**WHAT THE TASK REQUIRES**
Please restate every record below word for word.

[Stored data entries]
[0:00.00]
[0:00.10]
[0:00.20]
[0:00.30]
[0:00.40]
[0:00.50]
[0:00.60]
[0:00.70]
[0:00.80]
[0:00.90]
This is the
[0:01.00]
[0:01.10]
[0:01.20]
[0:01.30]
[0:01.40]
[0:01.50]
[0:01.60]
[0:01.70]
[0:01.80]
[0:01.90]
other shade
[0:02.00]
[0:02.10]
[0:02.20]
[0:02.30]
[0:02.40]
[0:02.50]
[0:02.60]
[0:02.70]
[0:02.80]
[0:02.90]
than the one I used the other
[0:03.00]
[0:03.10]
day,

**COMPLETED TASK**
[0:00.00]
[0:00.10]
[0:00.20]
[0:00.30]
[0:00.40]
[0:00.50]
[0:00.60]
[0:00.70]
[0:00.80]
[0:00.90]
This is the
[0:01.00]
[0:01.10]
[0:01.20]
[0:01.30]
[0:01.40]
[0:01.50]
[0:01.60]
[0:01.70]
[0:01.80]
[0:01.90]
other shade
[0:02.00]
[0:02.10]
[0:02.20]
[0:02.30]
[0:02.40]
[0:02.50]
[0:02.60]
[0:02.70]
[0:02.80]
[0:02.90]
than the one I used the other
[0:03.00]
[0:03.10]
day,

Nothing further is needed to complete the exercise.